Task goal
Would you restate each entry word for word, omitting the pictures?

Material provided
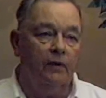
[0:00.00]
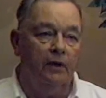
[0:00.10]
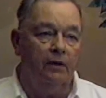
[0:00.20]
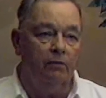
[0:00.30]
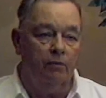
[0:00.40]

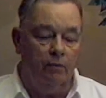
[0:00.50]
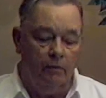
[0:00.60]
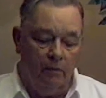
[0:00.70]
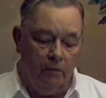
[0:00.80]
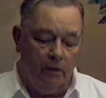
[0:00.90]
The
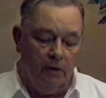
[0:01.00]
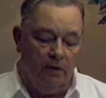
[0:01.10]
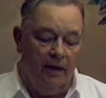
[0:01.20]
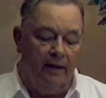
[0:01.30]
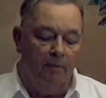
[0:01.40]

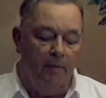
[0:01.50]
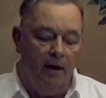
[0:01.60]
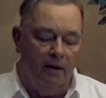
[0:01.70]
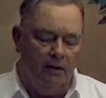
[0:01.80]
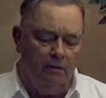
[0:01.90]

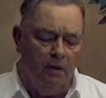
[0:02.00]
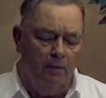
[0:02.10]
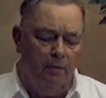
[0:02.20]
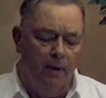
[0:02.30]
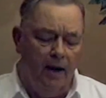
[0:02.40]

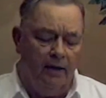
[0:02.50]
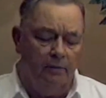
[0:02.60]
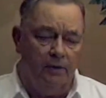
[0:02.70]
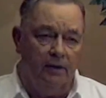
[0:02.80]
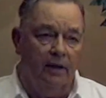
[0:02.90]
rubber
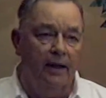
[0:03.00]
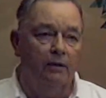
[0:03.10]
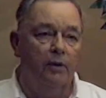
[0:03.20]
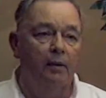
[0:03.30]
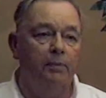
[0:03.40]
bottoms and
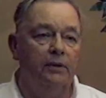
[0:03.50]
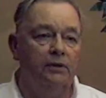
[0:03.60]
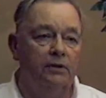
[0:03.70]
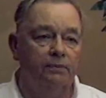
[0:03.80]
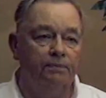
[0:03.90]
leather
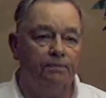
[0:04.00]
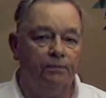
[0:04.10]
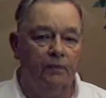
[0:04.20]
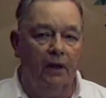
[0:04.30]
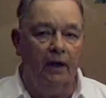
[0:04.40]
uppers,
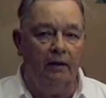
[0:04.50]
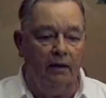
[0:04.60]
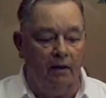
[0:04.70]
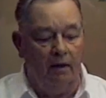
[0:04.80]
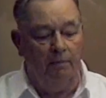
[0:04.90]
and
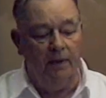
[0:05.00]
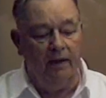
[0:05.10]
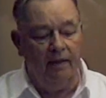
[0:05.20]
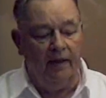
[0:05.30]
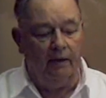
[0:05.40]
they had a
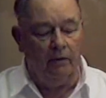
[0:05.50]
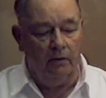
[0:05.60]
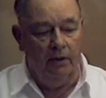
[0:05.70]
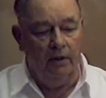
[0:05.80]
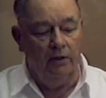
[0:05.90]
big, thick
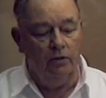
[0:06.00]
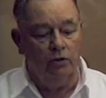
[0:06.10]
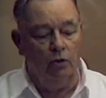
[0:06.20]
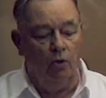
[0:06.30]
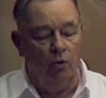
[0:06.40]

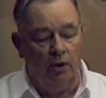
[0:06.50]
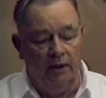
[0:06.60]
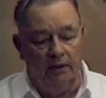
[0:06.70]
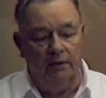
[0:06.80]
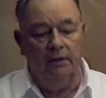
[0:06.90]
sole
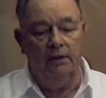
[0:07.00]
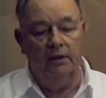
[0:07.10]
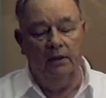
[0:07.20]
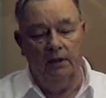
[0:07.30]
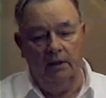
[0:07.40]
in it,
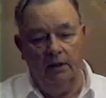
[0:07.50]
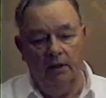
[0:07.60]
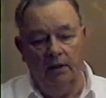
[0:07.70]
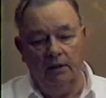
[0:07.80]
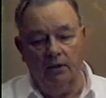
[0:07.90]

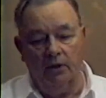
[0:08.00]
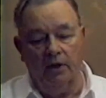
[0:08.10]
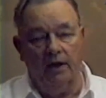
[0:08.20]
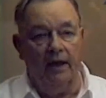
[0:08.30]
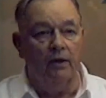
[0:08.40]
so you
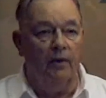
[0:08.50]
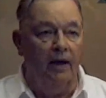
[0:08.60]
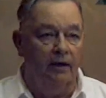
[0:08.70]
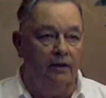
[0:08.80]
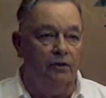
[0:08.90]
could get
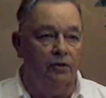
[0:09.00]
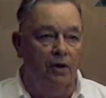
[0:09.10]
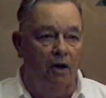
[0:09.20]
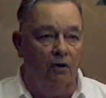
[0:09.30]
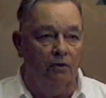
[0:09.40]
around in the
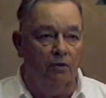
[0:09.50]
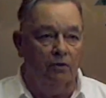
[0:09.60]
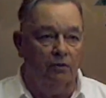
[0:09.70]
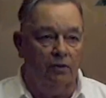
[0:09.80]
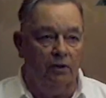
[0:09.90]
snow.
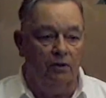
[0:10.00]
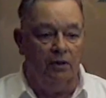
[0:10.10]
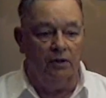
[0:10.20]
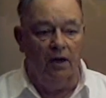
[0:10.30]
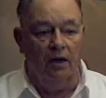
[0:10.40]
Of
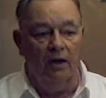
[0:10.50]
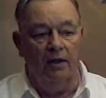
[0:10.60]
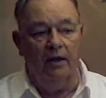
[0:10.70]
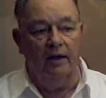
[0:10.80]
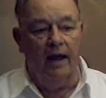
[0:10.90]
course,
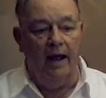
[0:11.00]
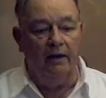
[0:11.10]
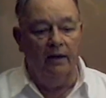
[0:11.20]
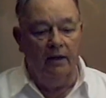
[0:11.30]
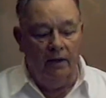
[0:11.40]
other than
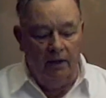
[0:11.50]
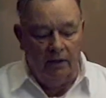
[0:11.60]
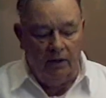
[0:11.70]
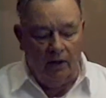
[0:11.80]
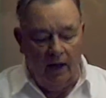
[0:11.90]
that,
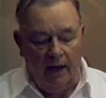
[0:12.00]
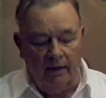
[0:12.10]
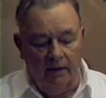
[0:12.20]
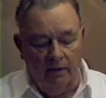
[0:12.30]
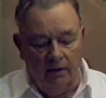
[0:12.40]
you
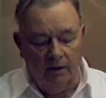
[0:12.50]
had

Answer for this exercise
[0:00.00]
[0:00.10]
[0:00.20]
[0:00.30]
[0:00.40]

[0:00.50]
[0:00.60]
[0:00.70]
[0:00.80]
[0:00.90]
The
[0:01.00]
[0:01.10]
[0:01.20]
[0:01.30]
[0:01.40]

[0:01.50]
[0:01.60]
[0:01.70]
[0:01.80]
[0:01.90]

[0:02.00]
[0:02.10]
[0:02.20]
[0:02.30]
[0:02.40]

[0:02.50]
[0:02.60]
[0:02.70]
[0:02.80]
[0:02.90]
rubber
[0:03.00]
[0:03.10]
[0:03.20]
[0:03.30]
[0:03.40]
bottoms and
[0:03.50]
[0:03.60]
[0:03.70]
[0:03.80]
[0:03.90]
leather
[0:04.00]
[0:04.10]
[0:04.20]
[0:04.30]
[0:04.40]
uppers,
[0:04.50]
[0:04.60]
[0:04.70]
[0:04.80]
[0:04.90]
and
[0:05.00]
[0:05.10]
[0:05.20]
[0:05.30]
[0:05.40]
they had a
[0:05.50]
[0:05.60]
[0:05.70]
[0:05.80]
[0:05.90]
big, thick
[0:06.00]
[0:06.10]
[0:06.20]
[0:06.30]
[0:06.40]

[0:06.50]
[0:06.60]
[0:06.70]
[0:06.80]
[0:06.90]
sole
[0:07.00]
[0:07.10]
[0:07.20]
[0:07.30]
[0:07.40]
in it,
[0:07.50]
[0:07.60]
[0:07.70]
[0:07.80]
[0:07.90]

[0:08.00]
[0:08.10]
[0:08.20]
[0:08.30]
[0:08.40]
so you
[0:08.50]
[0:08.60]
[0:08.70]
[0:08.80]
[0:08.90]
could get
[0:09.00]
[0:09.10]
[0:09.20]
[0:09.30]
[0:09.40]
around in the
[0:09.50]
[0:09.60]
[0:09.70]
[0:09.80]
[0:09.90]
snow.
[0:10.00]
[0:10.10]
[0:10.20]
[0:10.30]
[0:10.40]
Of
[0:10.50]
[0:10.60]
[0:10.70]
[0:10.80]
[0:10.90]
course,
[0:11.00]
[0:11.10]
[0:11.20]
[0:11.30]
[0:11.40]
other than
[0:11.50]
[0:11.60]
[0:11.70]
[0:11.80]
[0:11.90]
that,
[0:12.00]
[0:12.10]
[0:12.20]
[0:12.30]
[0:12.40]
you
[0:12.50]
had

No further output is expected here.